__TASK OBJECTIVE__
Would you show every line from the records that holds "second"?

╭─ EXCERPTED DATA

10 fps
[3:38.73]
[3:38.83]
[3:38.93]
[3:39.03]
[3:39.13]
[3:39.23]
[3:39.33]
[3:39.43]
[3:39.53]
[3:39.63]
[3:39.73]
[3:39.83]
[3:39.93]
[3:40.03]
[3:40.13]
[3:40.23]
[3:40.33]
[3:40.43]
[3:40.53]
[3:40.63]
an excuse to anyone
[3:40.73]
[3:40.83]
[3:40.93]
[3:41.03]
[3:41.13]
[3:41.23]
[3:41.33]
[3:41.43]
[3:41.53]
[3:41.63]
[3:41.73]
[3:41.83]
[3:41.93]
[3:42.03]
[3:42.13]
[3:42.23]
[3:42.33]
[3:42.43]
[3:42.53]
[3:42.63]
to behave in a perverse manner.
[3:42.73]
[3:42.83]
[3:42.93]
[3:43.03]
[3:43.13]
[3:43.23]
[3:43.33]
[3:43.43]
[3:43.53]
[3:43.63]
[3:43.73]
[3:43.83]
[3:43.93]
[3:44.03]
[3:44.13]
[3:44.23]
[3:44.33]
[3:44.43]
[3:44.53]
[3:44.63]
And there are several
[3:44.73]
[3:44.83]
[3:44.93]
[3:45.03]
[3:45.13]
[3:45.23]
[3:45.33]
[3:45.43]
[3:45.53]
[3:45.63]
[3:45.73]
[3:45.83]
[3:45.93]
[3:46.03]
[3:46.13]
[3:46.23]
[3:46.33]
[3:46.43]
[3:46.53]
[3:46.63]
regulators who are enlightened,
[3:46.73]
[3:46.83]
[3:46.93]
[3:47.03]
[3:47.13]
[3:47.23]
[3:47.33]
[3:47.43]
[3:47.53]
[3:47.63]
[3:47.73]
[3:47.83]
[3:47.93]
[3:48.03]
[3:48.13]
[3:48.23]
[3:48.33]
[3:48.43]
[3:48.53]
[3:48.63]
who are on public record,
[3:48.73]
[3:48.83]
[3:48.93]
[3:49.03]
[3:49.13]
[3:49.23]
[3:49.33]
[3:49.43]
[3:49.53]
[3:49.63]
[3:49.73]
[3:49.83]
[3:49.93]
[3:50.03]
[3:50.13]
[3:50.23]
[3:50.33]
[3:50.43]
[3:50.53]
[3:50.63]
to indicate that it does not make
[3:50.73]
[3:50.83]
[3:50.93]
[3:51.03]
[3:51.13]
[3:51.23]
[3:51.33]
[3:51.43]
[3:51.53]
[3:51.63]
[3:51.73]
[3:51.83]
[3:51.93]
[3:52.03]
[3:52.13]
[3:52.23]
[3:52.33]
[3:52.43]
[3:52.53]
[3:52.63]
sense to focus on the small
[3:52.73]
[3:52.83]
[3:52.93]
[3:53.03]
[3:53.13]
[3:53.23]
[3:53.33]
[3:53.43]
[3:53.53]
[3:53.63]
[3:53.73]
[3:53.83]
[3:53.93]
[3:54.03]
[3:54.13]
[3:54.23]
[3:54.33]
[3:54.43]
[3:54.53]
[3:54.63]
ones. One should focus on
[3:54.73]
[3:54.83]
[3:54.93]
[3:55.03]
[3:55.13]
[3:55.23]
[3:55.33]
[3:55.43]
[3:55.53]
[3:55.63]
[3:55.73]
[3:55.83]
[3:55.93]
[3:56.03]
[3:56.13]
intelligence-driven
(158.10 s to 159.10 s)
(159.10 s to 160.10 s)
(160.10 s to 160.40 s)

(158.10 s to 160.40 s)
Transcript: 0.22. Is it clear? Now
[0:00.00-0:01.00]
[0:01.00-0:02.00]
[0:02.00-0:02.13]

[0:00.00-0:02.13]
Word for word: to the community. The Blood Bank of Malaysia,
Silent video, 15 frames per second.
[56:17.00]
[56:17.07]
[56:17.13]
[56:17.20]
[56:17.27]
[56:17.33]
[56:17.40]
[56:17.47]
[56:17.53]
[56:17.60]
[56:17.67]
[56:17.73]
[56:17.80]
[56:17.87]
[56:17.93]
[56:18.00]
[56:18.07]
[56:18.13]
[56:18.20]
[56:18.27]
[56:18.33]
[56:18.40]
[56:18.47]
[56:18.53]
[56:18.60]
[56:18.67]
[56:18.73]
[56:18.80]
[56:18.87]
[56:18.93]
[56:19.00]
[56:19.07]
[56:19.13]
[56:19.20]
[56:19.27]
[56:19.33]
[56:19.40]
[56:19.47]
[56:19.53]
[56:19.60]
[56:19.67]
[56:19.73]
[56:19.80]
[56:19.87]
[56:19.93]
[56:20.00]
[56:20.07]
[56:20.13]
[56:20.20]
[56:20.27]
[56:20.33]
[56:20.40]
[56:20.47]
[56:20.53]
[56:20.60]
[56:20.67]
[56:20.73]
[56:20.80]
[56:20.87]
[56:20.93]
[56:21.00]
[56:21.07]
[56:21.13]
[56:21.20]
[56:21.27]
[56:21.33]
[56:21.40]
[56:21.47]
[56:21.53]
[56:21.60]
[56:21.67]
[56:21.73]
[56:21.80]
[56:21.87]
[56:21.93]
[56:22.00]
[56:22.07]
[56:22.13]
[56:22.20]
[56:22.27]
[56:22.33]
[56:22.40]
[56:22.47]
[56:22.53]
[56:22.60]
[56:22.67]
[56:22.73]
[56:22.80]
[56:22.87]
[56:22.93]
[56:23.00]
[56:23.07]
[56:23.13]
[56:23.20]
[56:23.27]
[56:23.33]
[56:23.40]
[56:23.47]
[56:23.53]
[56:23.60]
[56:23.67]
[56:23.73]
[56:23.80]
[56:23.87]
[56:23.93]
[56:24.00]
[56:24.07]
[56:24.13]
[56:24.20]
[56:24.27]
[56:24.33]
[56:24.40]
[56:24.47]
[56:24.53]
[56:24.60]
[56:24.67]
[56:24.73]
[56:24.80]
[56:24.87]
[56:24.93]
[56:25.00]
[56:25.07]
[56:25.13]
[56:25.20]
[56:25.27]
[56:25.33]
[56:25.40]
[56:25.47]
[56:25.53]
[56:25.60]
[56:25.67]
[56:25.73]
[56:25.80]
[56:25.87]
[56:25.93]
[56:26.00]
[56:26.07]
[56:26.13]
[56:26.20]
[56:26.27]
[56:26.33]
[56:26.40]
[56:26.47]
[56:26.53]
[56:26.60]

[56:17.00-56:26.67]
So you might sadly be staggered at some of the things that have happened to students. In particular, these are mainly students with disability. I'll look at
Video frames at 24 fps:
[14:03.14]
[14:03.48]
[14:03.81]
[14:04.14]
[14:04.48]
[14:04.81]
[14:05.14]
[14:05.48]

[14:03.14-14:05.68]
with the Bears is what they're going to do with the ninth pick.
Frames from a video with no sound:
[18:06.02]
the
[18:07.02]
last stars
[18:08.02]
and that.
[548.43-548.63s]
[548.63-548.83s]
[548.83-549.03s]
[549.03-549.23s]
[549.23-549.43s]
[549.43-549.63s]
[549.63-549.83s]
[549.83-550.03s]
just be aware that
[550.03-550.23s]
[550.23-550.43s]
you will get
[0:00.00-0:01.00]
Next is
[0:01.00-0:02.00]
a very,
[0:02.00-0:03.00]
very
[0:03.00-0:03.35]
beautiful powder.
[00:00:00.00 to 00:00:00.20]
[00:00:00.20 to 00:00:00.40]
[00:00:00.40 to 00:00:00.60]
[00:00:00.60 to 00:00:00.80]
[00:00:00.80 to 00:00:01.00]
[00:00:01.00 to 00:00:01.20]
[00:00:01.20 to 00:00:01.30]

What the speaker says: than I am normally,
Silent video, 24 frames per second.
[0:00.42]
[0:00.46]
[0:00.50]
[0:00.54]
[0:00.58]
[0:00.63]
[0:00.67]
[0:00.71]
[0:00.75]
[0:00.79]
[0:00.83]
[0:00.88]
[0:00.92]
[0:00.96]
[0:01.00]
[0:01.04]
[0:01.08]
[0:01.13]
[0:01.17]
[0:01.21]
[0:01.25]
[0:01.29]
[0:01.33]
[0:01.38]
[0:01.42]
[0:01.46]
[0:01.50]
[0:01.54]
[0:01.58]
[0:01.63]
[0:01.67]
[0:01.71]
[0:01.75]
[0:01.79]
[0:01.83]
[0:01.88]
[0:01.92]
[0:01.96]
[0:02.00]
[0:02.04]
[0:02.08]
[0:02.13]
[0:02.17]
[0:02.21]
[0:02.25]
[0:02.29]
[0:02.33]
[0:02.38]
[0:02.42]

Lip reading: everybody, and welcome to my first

╰─

__EXERCISE RESULT__
Silent video, 15 frames per second.
Silent video, 24 frames per second.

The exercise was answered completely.